■ Task instructions:
Exclude all pictures, then restate the entries below word for word.

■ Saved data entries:
=== Section Start ===
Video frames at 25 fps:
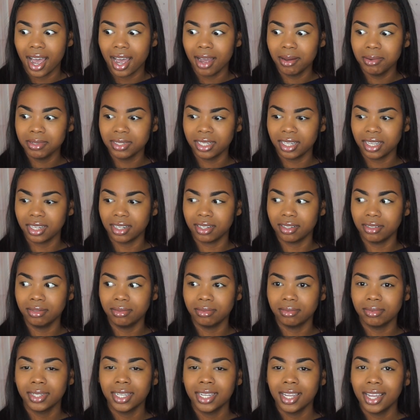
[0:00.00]
I was like,
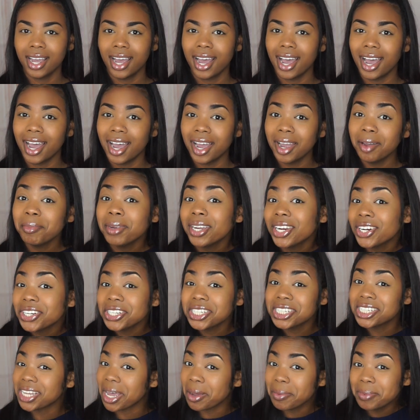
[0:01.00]
oh, I'm here to
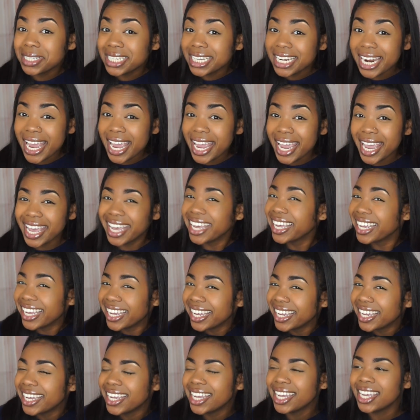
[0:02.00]
sub today.
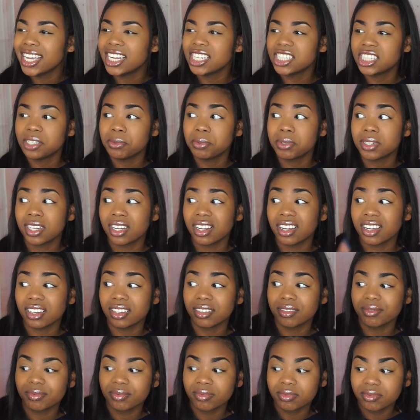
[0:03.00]
And she was
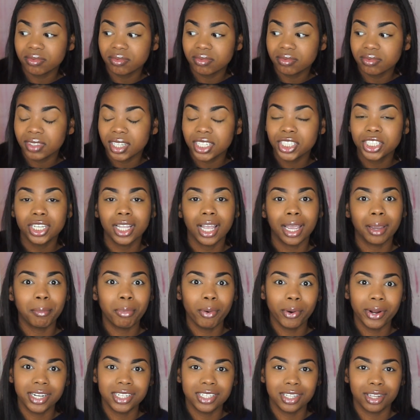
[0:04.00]
like, and she like
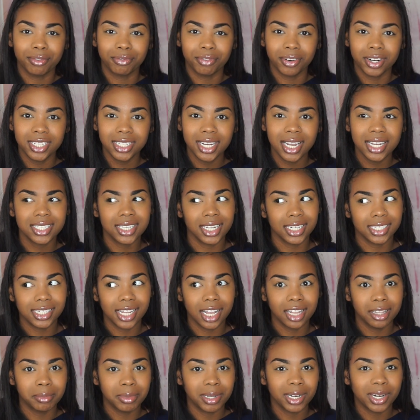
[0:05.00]
pointed to the front desk, like
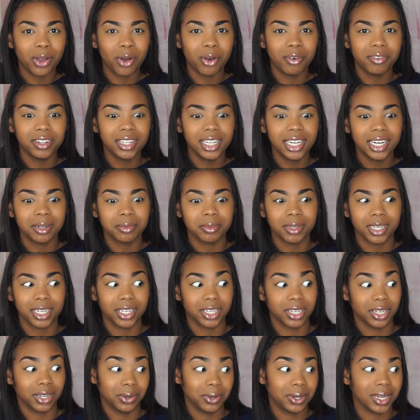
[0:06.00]
telling me to go over there. I'm
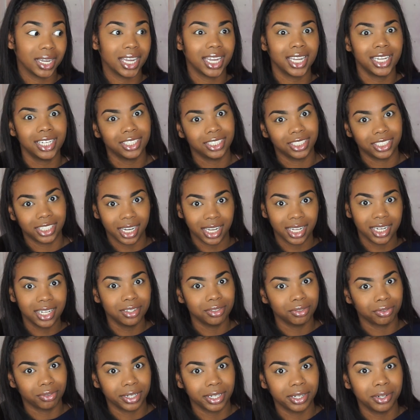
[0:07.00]
like, okay, shade
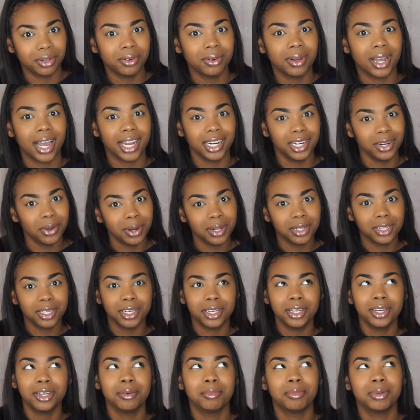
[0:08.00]
is real. I know I
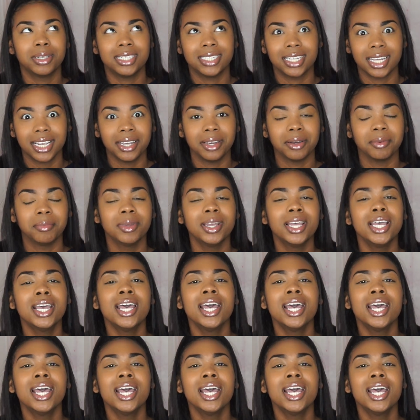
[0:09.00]
look good, but damn.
=== Section End ===
■ Output for this task:
Video frames at 25 fps:
[0:00.00]
I was like,
[0:01.00]
oh, I'm here to
[0:02.00]
sub today.
[0:03.00]
And she was
[0:04.00]
like, and she like
[0:05.00]
pointed to the front desk, like
[0:06.00]
telling me to go over there. I'm
[0:07.00]
like, okay, shade
[0:08.00]
is real. I know I
[0:09.00]
look good, but damn.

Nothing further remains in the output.